No queda claro qué significa para Cameron pagar la energía a su valor real. Hay, al menos, un par ejemplos a cuento: para consumos residenciales medios la electricidad sale el doble en Brasil y el triple en Chile.

Un trabajo que el economista Fernando Navajas presentó en el Instituto Argentino de la Energía deja al descubierto, también, que el sistema beneficia notoriamente más a los sectores de mayores ingresos que a los de bajos recursos. Y barre por completo con la idea de que es un subsidio a los pobres, así también los incluya.

Dice que entre 2003 y 2009, para quienes están en el piso de la pirámide social fueron 517,7 millones de dólares. Y 1.239,6 millones, el doble largo, a quienes ocupan la cima, de lejos los más favorecidos. Desde la mitad de la tabla hacia arriba, la cuenta siempre crece.

Así de indiscriminado y desequilibrado es el modelo oficial, en una política donde también se expresa la distribución de la riqueza. E improvisada, la salida que el Gobierno imaginó con el impuestazo al gas y los boletazos a la luz. Retocados, volverían en el verano.
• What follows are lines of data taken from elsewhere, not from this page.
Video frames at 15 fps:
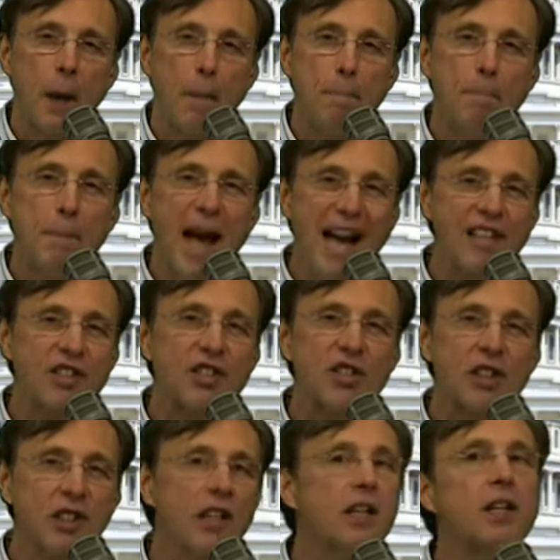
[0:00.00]
Max
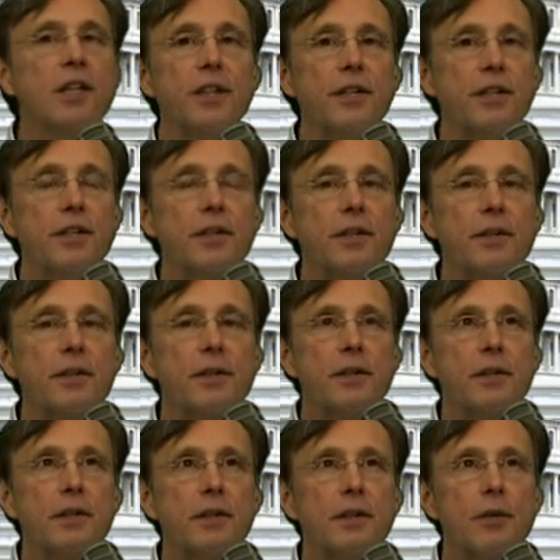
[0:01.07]
Cleland
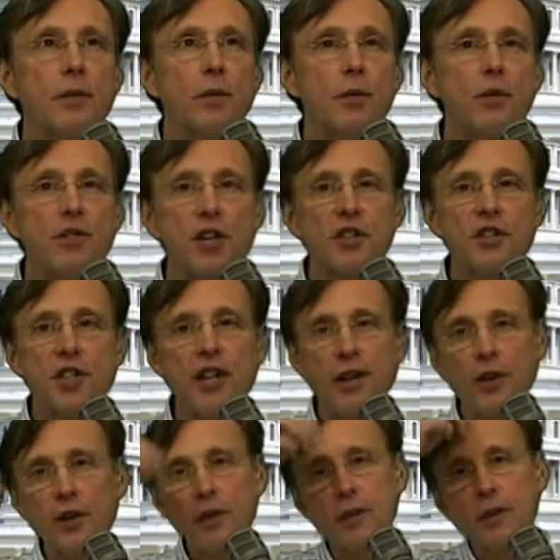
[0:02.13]
was our
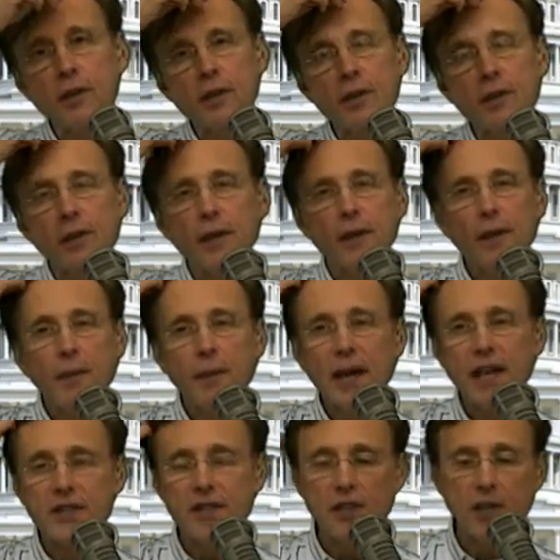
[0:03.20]
senator.
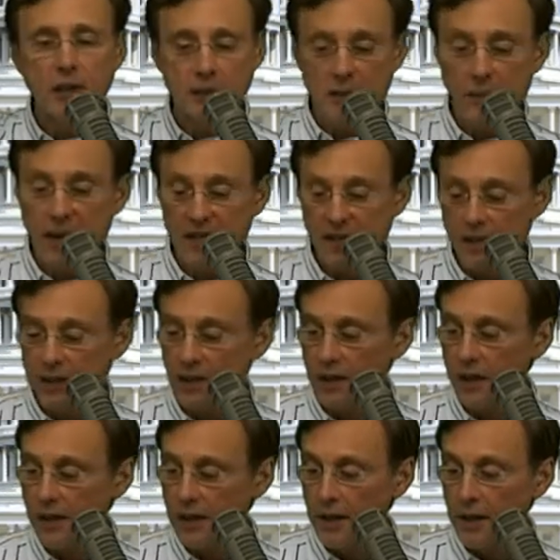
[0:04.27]
Max Cleland. Max
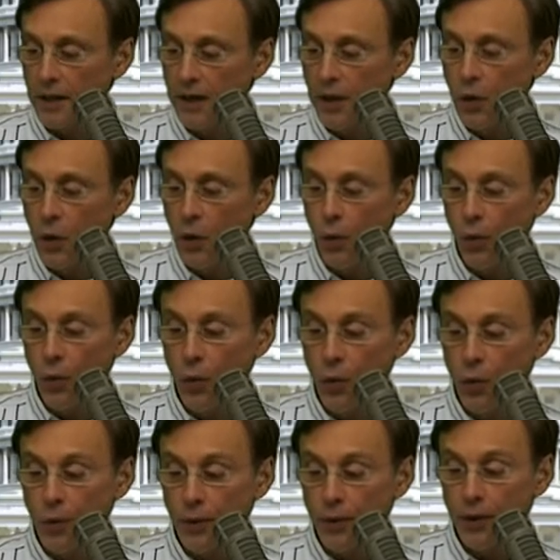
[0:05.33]
Cleland,
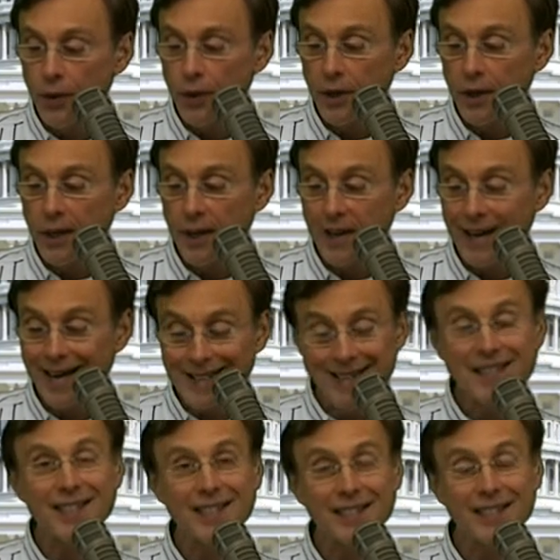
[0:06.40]
who in
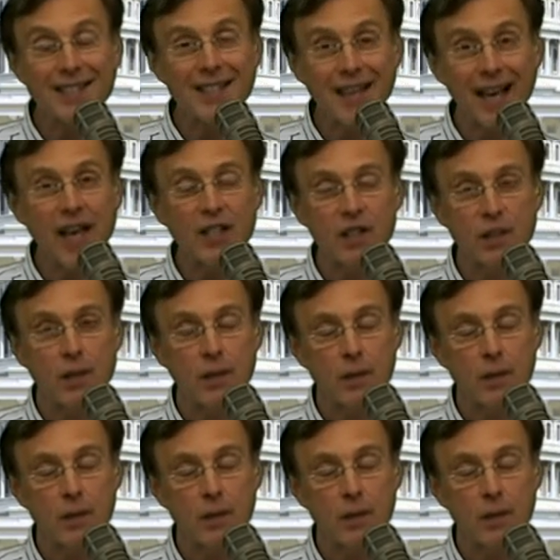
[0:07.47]
1968,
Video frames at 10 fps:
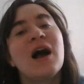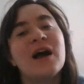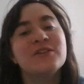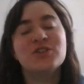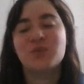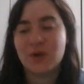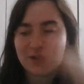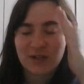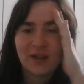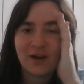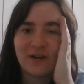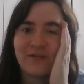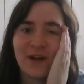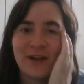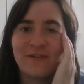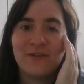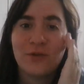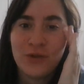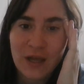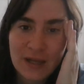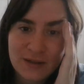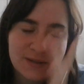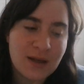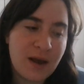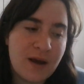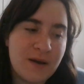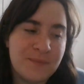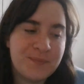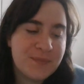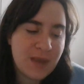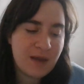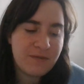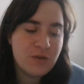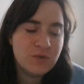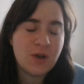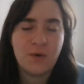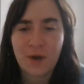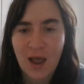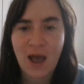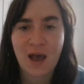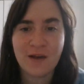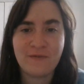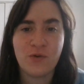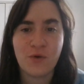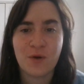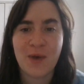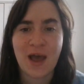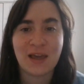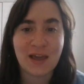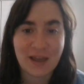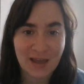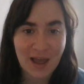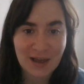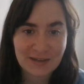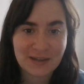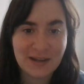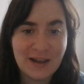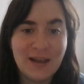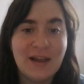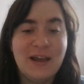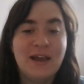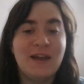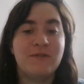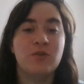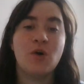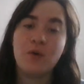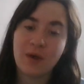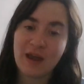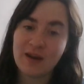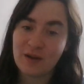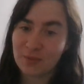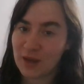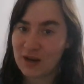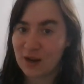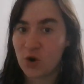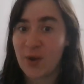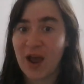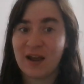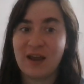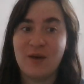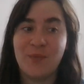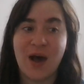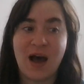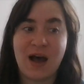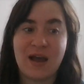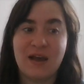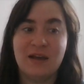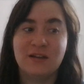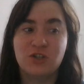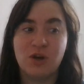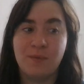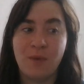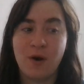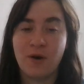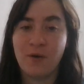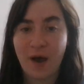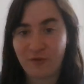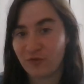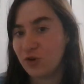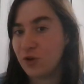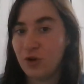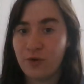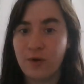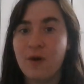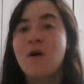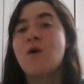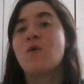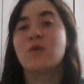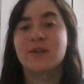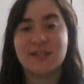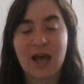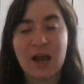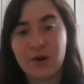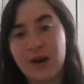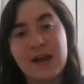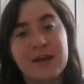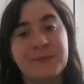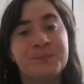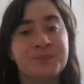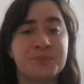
I just want to clarify a few things. Um, if you don't have your packet yet, if you don't end up getting your packet by tomorrow afternoon or Saturday,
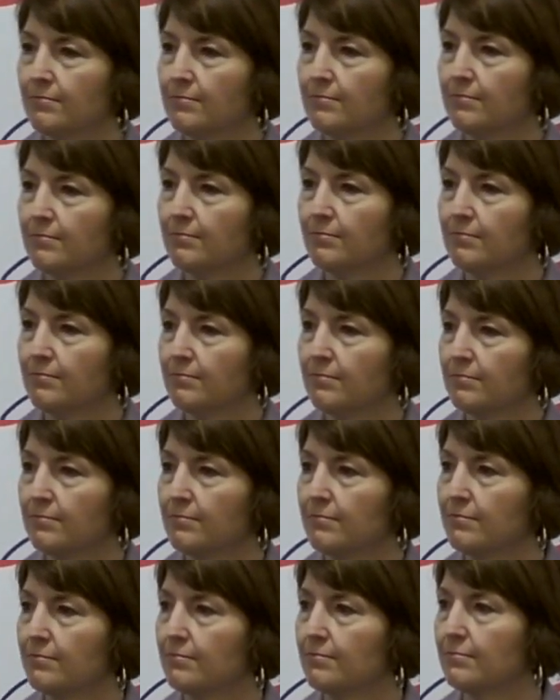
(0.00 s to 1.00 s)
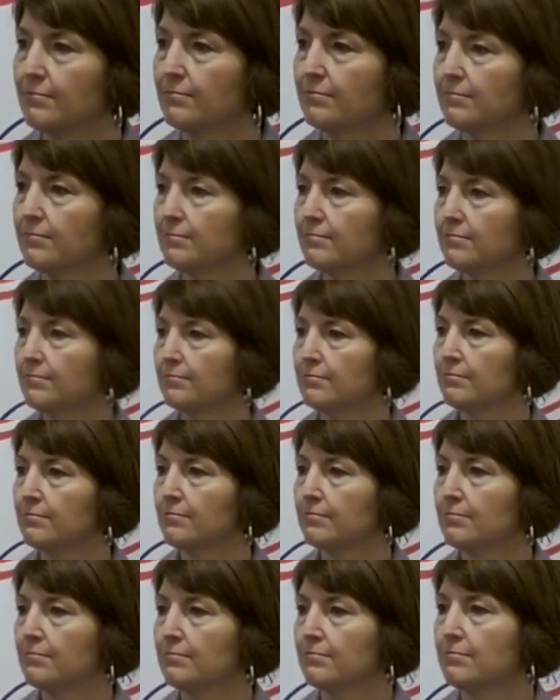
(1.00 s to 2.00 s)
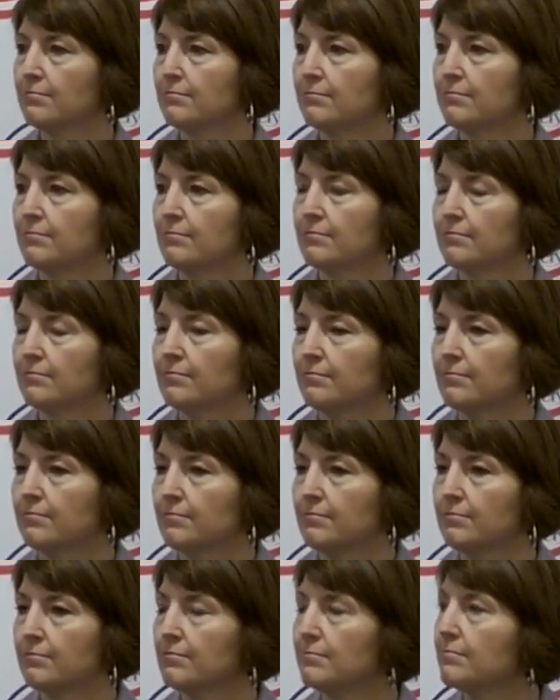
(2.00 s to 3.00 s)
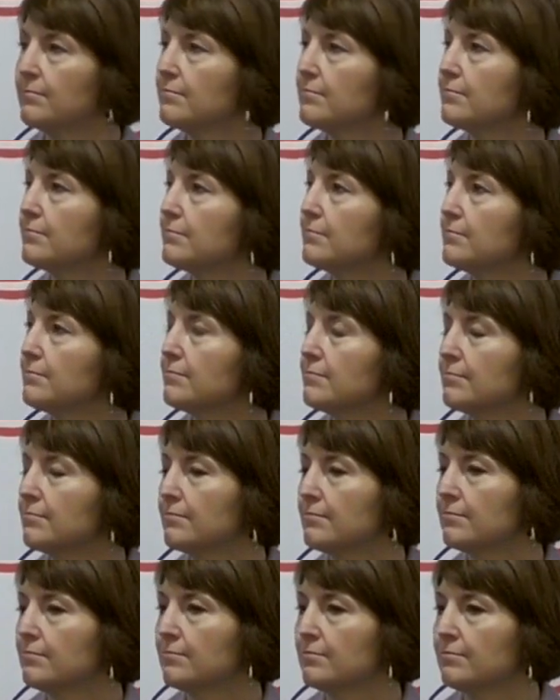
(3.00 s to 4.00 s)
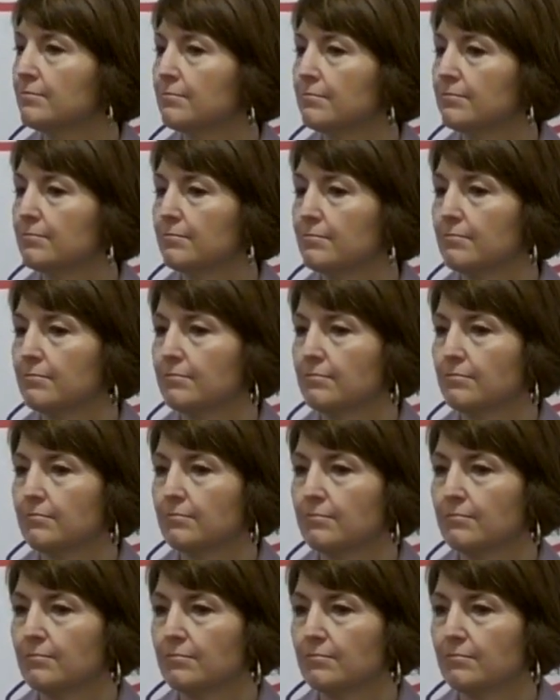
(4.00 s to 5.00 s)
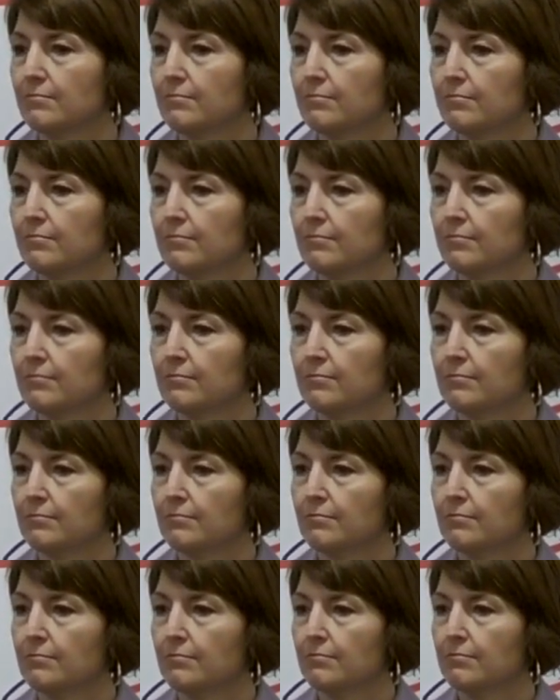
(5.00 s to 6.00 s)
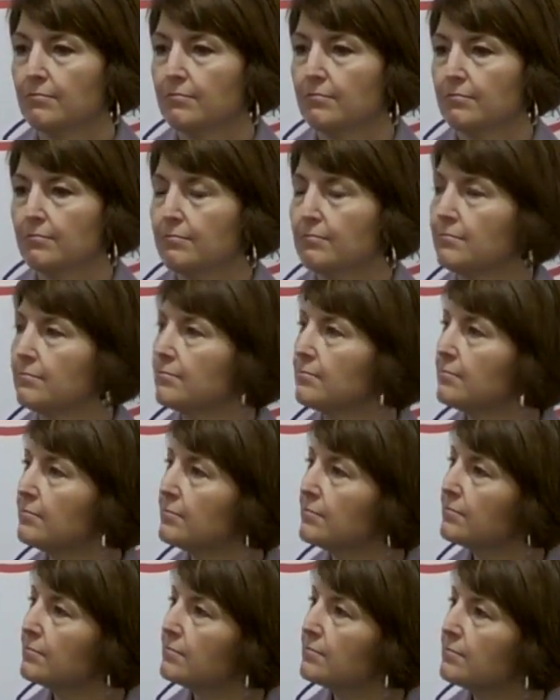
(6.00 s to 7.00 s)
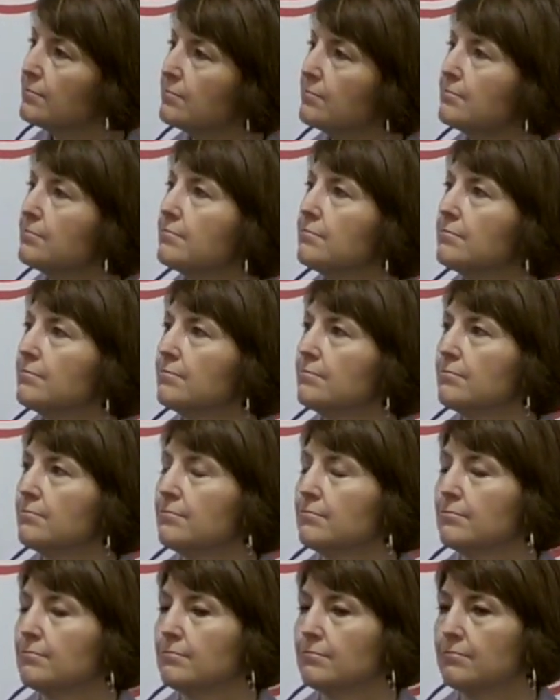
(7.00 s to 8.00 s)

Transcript: (not speaking)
Y a propósito de sectores rezagados, una definición de Julio De Vido: "El Gobierno pretende darle dignidad energética al Noroeste y al Nordeste. La vergüenza argentina (fue) no haberle podido ofrecer energía de modo digno al Norte, durante los últimos años". Un rasgo de autocrítica del ministro de Planificación, en una licitación de obras para el NOA y el NEA.

Está implícito, en esas palabras, que el Gobierno que ahora dará dignidad al Norte es el mismo que en los últimos años se la había negado. Pero antes y después de la promesa de De Vido, los apagones sacudieron a Misiones, Chaco, Formosa, Corrientes y a varias provincias más.

Obviamente sin proponérselo, el ministro de Planificación y el secretario de Energía hablaban de sus gestiones, tan prolongadas como que están desde el mismo día en que asumió el kirchnerismo. Si se prefiere, hablaban de su propio Gobierno.

Junto a los 1.130 millones de pesos que el DNU agregó a la cuenta de los subsidios energéticos, entraron 1.830 millones para el transporte de pasajeros. Puede parecer poco, pero según ASAP entre ambos la factura anual ya bordea los 30.000 millones, arriba de 7.700 millones de dólares.

Es, evidentemente, una tendencia insostenible. Sólo entre 2006 y 2008, las subvenciones a la energía y el transporte manejadas en el área de De Vido saltaron de 5.876 millones a 24.900 millones.

Hace tiempo que los subsidios son un recurso aceptado hasta por economistas considerados ortodoxos. Pero deben cumplir al menos con ciertas condiciones básicas: ser gastados eficientemente, beneficiar a los sectores que de verdad los necesitan y a la vez mejorar los servicios. Nada que aquí se vea.

En lugar de éso, el Gobierno ha montado una estructura enmarañada, indescifrable, cuanto menos poco transparente. Una montaña de dinero que va del Estado al sector privado, sin otro control que el de los funcionarios que la distribuyen, justamente.

Así, el sistema no sólo se ha transformado en un laberinto del que será difícil salir, termina desacreditado y pierde su sentido esencial. Tal como el Gobierno lo administra, también despierta sospechas inevitables. Para el caso, desde ya, de que a estas cuestiones se le asigne algún valor o merezcan ser consideradas.